The newly unveiled emblem for the Russian Armed Forces has come under fire for its striking resemblance to a 3-cent stamp issued by the U.S. Postal Service and a Mall of America sign.
The logo, selected by the Defense Ministry's design bureau and presented at a spectacular ceremony outside Moscow earlier this month, features a red, white and blue star whose design draws upon "the traditions and the uniform of the Russian army," the Defense Ministry said in a statement.
But Russian radio station Ekho Moskvy slammed the symbol on Sunday for its resemblance to a Mall of America shopping center logo in the United States' Minnesota.
Parallels have also been drawn to an old U.S. 3-cent "make-up rate" stamp, issued by the U.S. Postal Service in 2002.

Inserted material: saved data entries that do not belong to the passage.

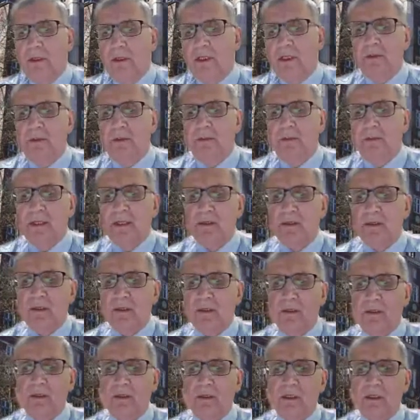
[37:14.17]

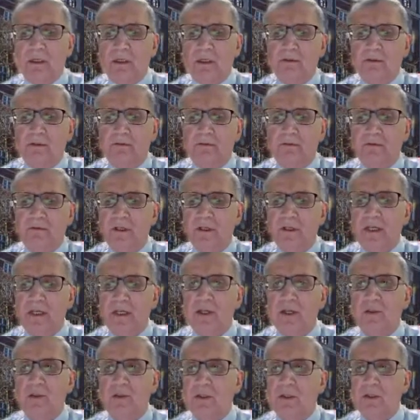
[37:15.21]
experimental and
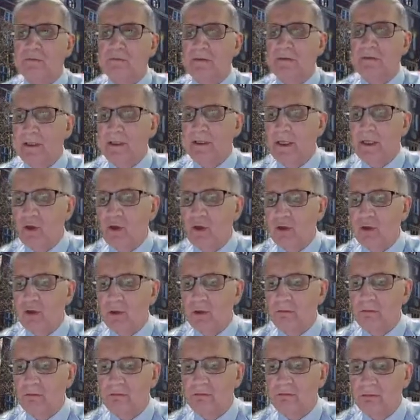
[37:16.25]
verification and
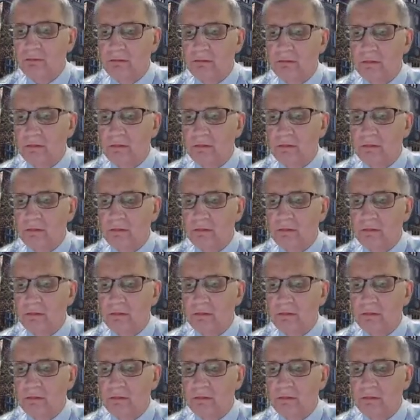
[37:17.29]
validation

Ekho Moskvy radio host Matvei Ganapolsky called the apparent copy of a U.S. design for an emblem of the Russian army "incredible and inexplicable."
"A huge country, which has finally risen from its knees in Crimea," he said on his Facebook page Sunday, in a satirical reference to a patriotic catchline that has gained strength following Moscow's annexation of the Black Sea peninsula. "Hundreds of designer talents, thousands of talented artists. But — no, it's better to steal. And from whom — from the despised Americans."
This is not the first time Russian designers look abroad for inspiration. Last year, the ruling United Russia party presented patriotic billboards in honor of Defender of the Fatherland Day, only to be criticized for featuring Israeli soldiers in an Israeli-made Merkava III tank, The Times of Israel reported.
Then again — they say imitation is the best form of flattery.